--- START ---

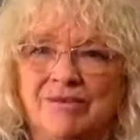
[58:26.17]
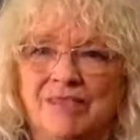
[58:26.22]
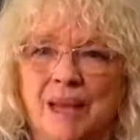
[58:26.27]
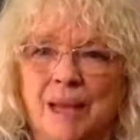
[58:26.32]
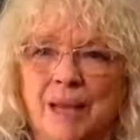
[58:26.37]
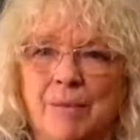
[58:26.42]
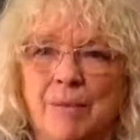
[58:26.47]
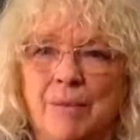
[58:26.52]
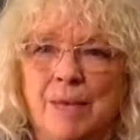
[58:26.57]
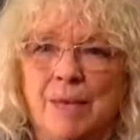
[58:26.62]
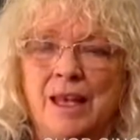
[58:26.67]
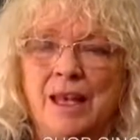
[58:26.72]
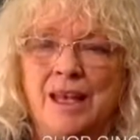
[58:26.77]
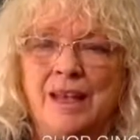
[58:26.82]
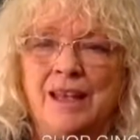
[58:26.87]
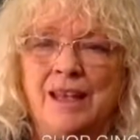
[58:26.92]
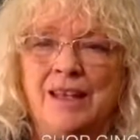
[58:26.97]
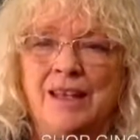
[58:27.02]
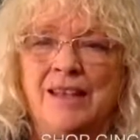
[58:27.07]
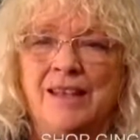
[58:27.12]
and
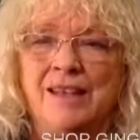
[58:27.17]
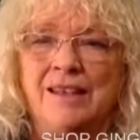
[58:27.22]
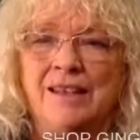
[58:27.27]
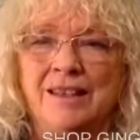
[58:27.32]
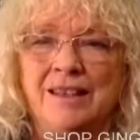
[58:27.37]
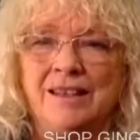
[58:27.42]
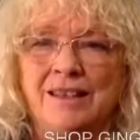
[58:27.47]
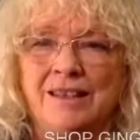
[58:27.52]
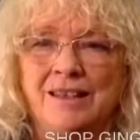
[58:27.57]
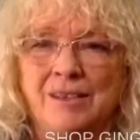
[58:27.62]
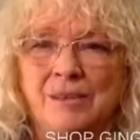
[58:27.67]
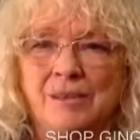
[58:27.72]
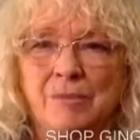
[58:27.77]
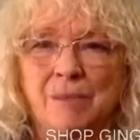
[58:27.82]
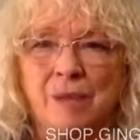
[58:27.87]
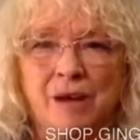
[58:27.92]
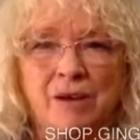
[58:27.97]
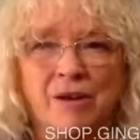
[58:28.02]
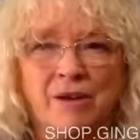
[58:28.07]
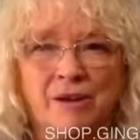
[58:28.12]
may the
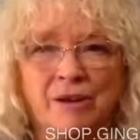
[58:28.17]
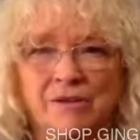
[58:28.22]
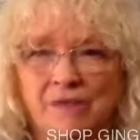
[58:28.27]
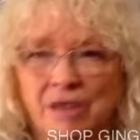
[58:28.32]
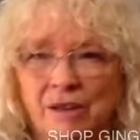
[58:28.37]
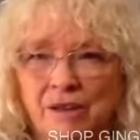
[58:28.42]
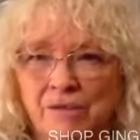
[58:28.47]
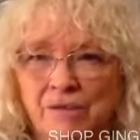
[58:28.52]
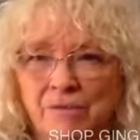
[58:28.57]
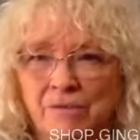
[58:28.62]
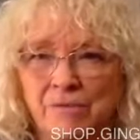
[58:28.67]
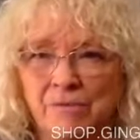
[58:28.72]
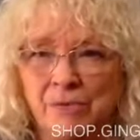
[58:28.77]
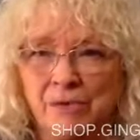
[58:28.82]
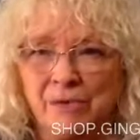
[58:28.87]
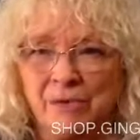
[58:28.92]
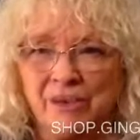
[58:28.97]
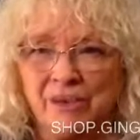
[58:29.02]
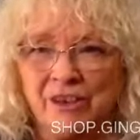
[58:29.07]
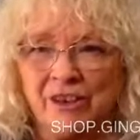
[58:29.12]
power of love be
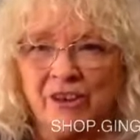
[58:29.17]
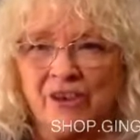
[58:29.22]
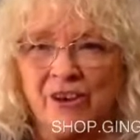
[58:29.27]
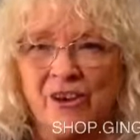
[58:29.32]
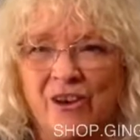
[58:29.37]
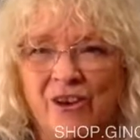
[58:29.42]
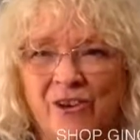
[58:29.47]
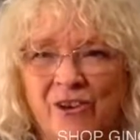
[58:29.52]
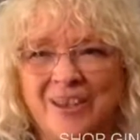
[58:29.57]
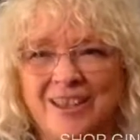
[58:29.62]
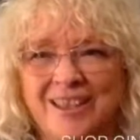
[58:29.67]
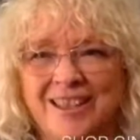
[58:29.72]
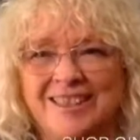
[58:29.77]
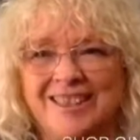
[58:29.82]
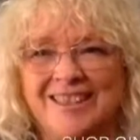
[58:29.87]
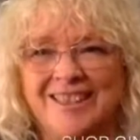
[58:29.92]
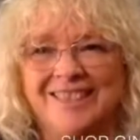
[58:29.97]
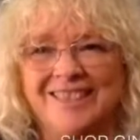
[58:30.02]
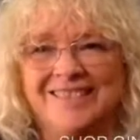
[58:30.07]
with you always.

--- END ---

Required action -> Nothing but the listing, copied exactly and stripped of its images, should appear in the response.

Response box ->
[58:26.17]
[58:26.22]
[58:26.27]
[58:26.32]
[58:26.37]
[58:26.42]
[58:26.47]
[58:26.52]
[58:26.57]
[58:26.62]
[58:26.67]
[58:26.72]
[58:26.77]
[58:26.82]
[58:26.87]
[58:26.92]
[58:26.97]
[58:27.02]
[58:27.07]
[58:27.12]
and
[58:27.17]
[58:27.22]
[58:27.27]
[58:27.32]
[58:27.37]
[58:27.42]
[58:27.47]
[58:27.52]
[58:27.57]
[58:27.62]
[58:27.67]
[58:27.72]
[58:27.77]
[58:27.82]
[58:27.87]
[58:27.92]
[58:27.97]
[58:28.02]
[58:28.07]
[58:28.12]
may the
[58:28.17]
[58:28.22]
[58:28.27]
[58:28.32]
[58:28.37]
[58:28.42]
[58:28.47]
[58:28.52]
[58:28.57]
[58:28.62]
[58:28.67]
[58:28.72]
[58:28.77]
[58:28.82]
[58:28.87]
[58:28.92]
[58:28.97]
[58:29.02]
[58:29.07]
[58:29.12]
power of love be
[58:29.17]
[58:29.22]
[58:29.27]
[58:29.32]
[58:29.37]
[58:29.42]
[58:29.47]
[58:29.52]
[58:29.57]
[58:29.62]
[58:29.67]
[58:29.72]
[58:29.77]
[58:29.82]
[58:29.87]
[58:29.92]
[58:29.97]
[58:30.02]
[58:30.07]
with you always.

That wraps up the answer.